[Start of section]
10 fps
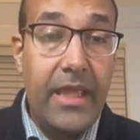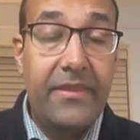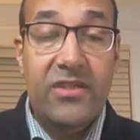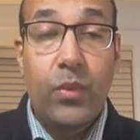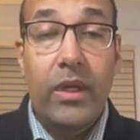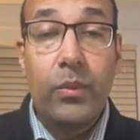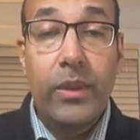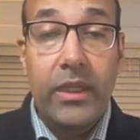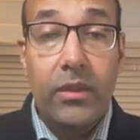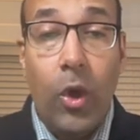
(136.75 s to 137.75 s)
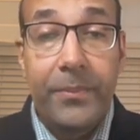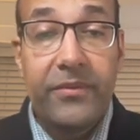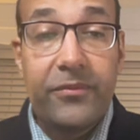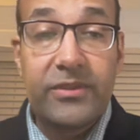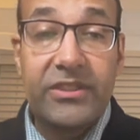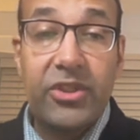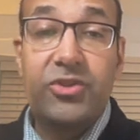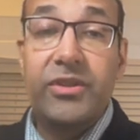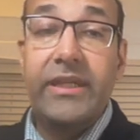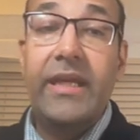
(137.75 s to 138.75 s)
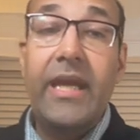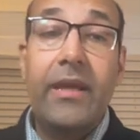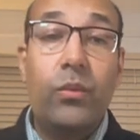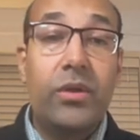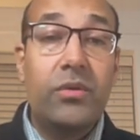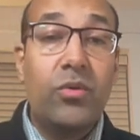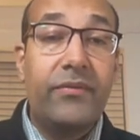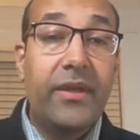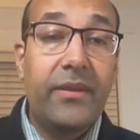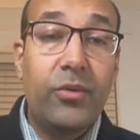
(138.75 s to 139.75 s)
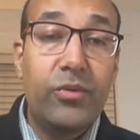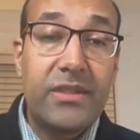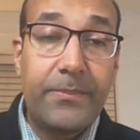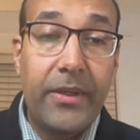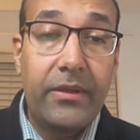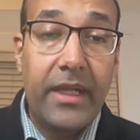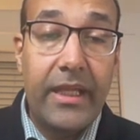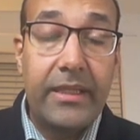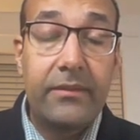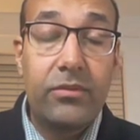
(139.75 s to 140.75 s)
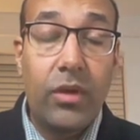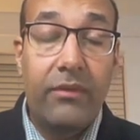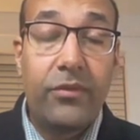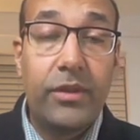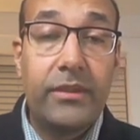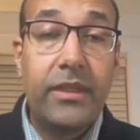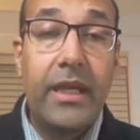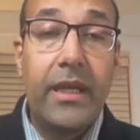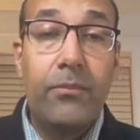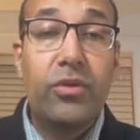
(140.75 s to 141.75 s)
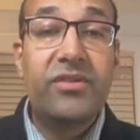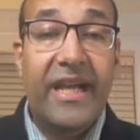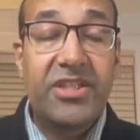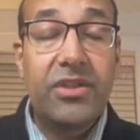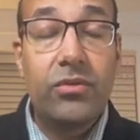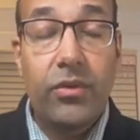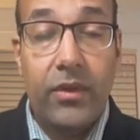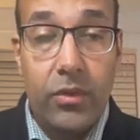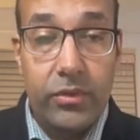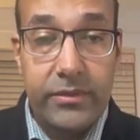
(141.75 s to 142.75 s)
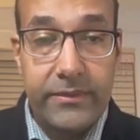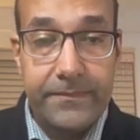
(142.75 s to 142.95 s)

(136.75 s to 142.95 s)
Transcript: That's why we opt for surgery with removing the bony spur and to avoid more traction to the cord.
[End of section]
* [INSTRUCTIONS FOR THE TASK] Exactly the lines from the one with "(141.75 s to 142.75 s)" through the end of the entries above must be written out, and no pictures may be included.

* [PROBLEM SOLUTION]
(141.75 s to 142.75 s)
(142.75 s to 142.95 s)

(136.75 s to 142.95 s)
Transcript: That's why we opt for surgery with removing the bony spur and to avoid more traction to the cord.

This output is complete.